Пайва, улыбаясь, будто гарпия, пораженная стрелами амура, осмотрела каждую банкноту, удовлетворенно кивнула и положила деньги на столик. Затем она взяла одну банкноту и кинула в огонь.
В ту же секунду молодой человек заключил ее в объятия. Не тратя драгоценных минут на увертюру, он сразу же перешел к делу, отчетливо понимая, что время — деньги.
Когда все банкноты превратились в пепел, довольный возлюбленный и растерзанная смеющаяся Пайва прекратили свою возню.
— А теперь уходите, — сказала маркиза.
Он покорно стал одеваться. Маркиза насмешливо смотрела на него. И тогда он вкрадчиво произнес:
— Скажу тебе честно, детка, эти банкноты были великолепной фальшивкой, сделанной моим другом Агадо, прекрасным фотографом…

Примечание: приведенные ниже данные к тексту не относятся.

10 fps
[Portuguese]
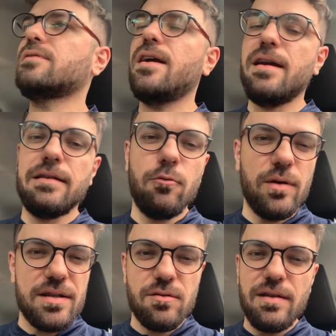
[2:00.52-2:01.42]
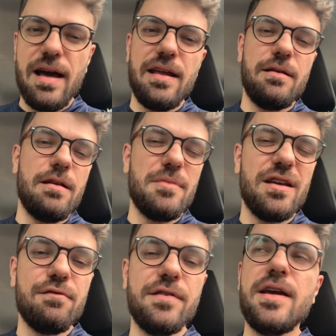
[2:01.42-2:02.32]
tem a inauguração da Arena
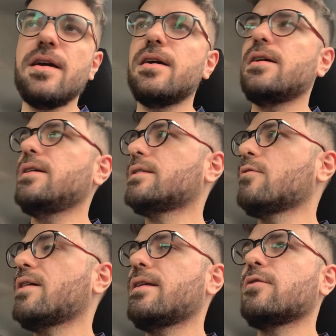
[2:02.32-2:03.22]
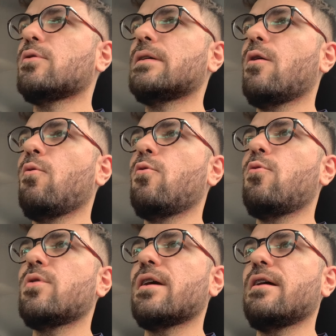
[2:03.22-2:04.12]
MRV, então, querendo ou não, o
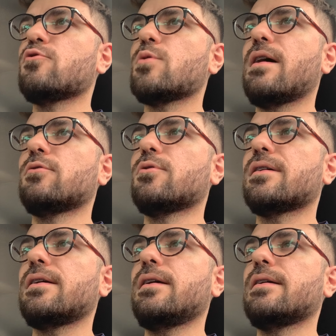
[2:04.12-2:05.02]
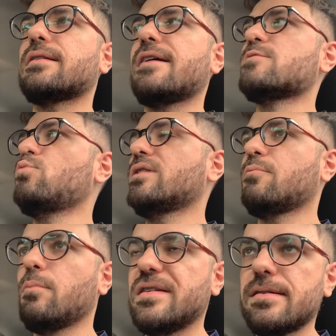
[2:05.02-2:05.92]
Hulk ele é um jogador que traz muita
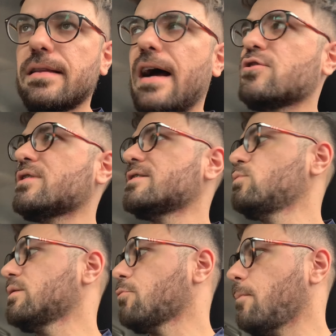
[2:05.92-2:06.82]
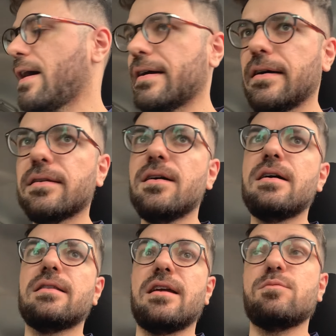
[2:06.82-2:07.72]
publicidade, traz muita propaganda,
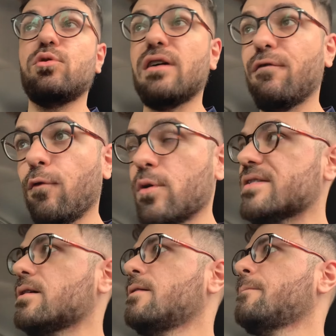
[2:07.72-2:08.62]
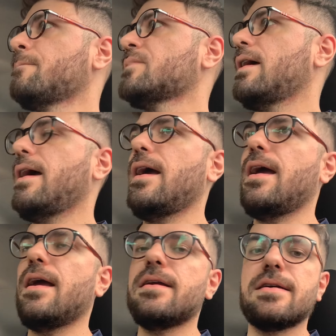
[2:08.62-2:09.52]
traz muita força
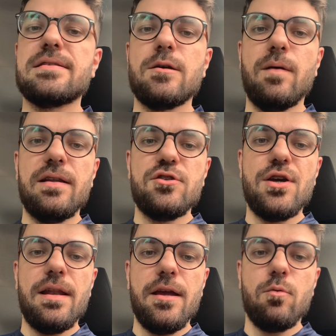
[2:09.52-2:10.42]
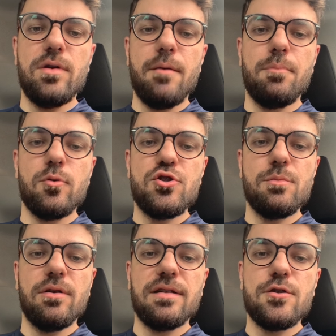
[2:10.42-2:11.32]
é, é em questão ali de elenco, né, para o
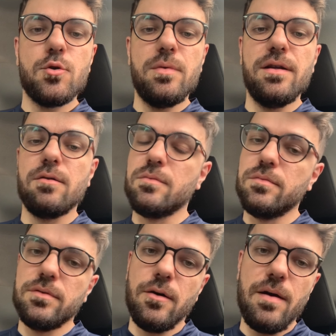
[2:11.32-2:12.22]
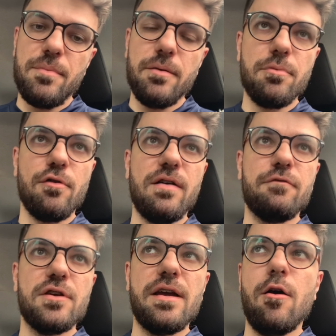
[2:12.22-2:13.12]
time do Atlético Mineiro. Então, é bem
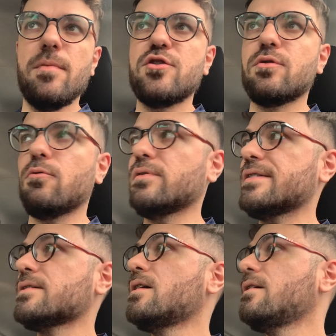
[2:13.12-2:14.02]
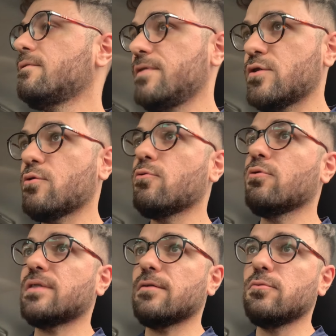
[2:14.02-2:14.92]
provável que realmente não aconteça, visto que o
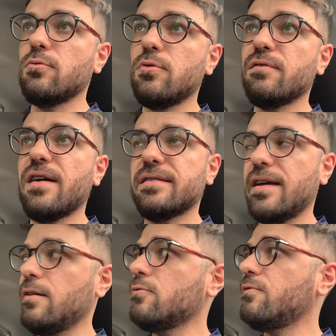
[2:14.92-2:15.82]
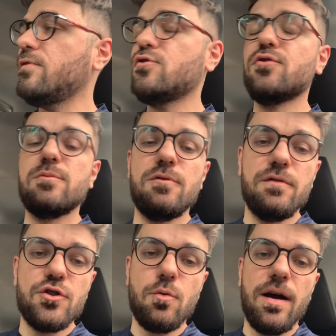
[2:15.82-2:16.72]
contrato do Hulk vai até o fim de
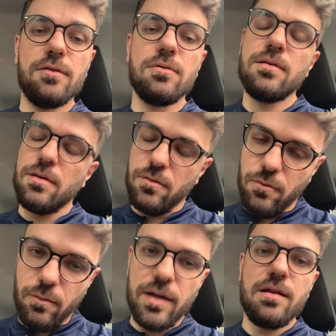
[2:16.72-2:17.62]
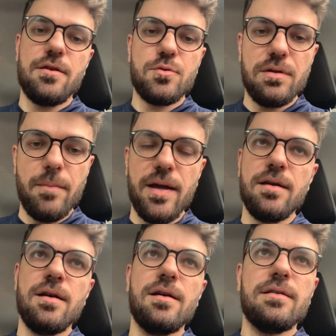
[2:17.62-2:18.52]
2024 com o Atlético também.
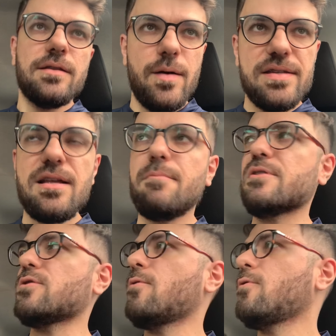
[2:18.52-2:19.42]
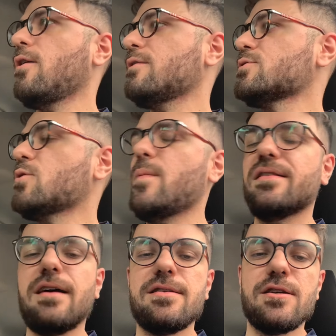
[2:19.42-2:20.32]
Então é isso aí, pessoal. Coloca nos
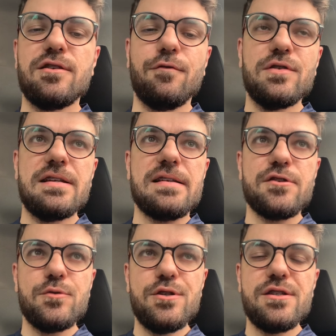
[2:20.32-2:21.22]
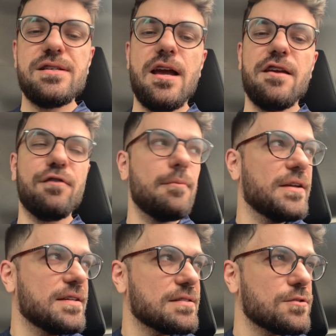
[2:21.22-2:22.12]
comentários aí o que vocês acham disso. E aí,
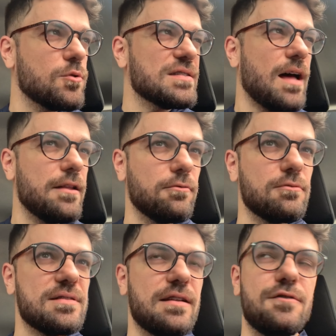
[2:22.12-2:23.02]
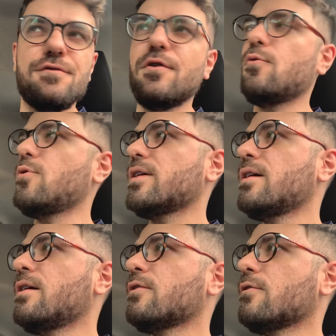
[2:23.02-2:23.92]
flamenguistas, gostariam ou não gostariam de ver o Hulk
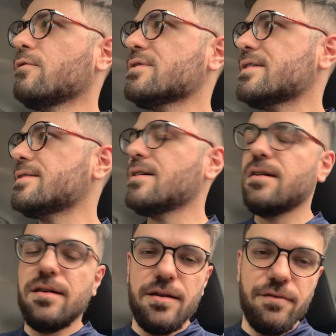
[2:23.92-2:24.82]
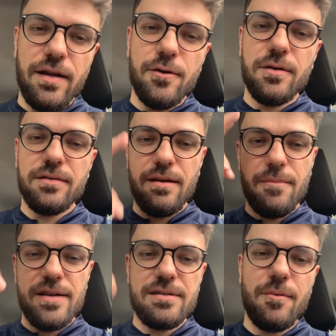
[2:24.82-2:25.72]
com vocês? E valeu, até
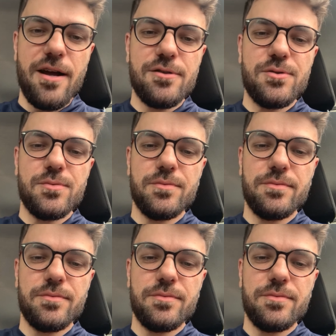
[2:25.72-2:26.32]
mais, abraço.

Пайва, словно пантера, метнулась к нему. Ни одна женщина в гневе не может сравниться с рассвирепевшей куртизанкой: Пайва готова была задушить обманщика. Но мысль о суде присяжных охладила ее ярость. Она ограничилась словесной баталией, пустив в ход весь арсенал известной ей брани. Молодой человек, с которого слетела вся его влюбленность, удалился.
Граф де Вьель-Кастель замечает: «Когда Пайва поселилась в своем особняке, многие вполне приличные люди готовы были идти на любую низость, чтобы заслужить право бывать у нее».
И Леон Гамбетта в том числе…
Многим может показаться удивительным, что какая-то куртизанка, родившаяся в гетто, еще подростком попавшая в дом терпимости, притягивала таких людей, как Гамбетта.
Месье Андре Жермен объясняет этот факт в своем исследовании, посвященном любви и политике: «Таким женщинам, особенно выскочкам, вольготнее живется при республиканском режиме, чем при монархии. В этом случае им легче путать следы и, не давая никому проникнуть в тайны своего происхождения, вовсю пользоваться титулами, которыми их одарили мужья. Новые общественные деятели воспринимали эти титулы всерьез, путая настоящее благородство с аристократией от панели, случайность с генеалогией. В среде, где одних легко купить за деньги, а других — более наивных — поразить ворованным состоянием, украденным именем и притворными манерами, они чувствуют себя прекрасно. Они царят над теми, кто жаждет признания, ободрения, кто готов подчиниться…»
Для Пайвы, которой никак не удавалось покорить парижскую аристократию и высшую буржуазию, Гамбетта был желанной добычей. «От него, — пишет Андре Жермен, — вряд ли можно было ждать как глубоких познаний в генеалогии, так и соблюдения светских приличий. Он открыто ездил к ней обедать, для него она была графиней Генкель де Доннемарк. Искренне считая ее великосветской дамой, Гамбетта был столь же наивно доверчив, как и некоторые другие политические деятели, принимавшие за графинь и маркиз подстегиваемых амбициями авантюристок, ..».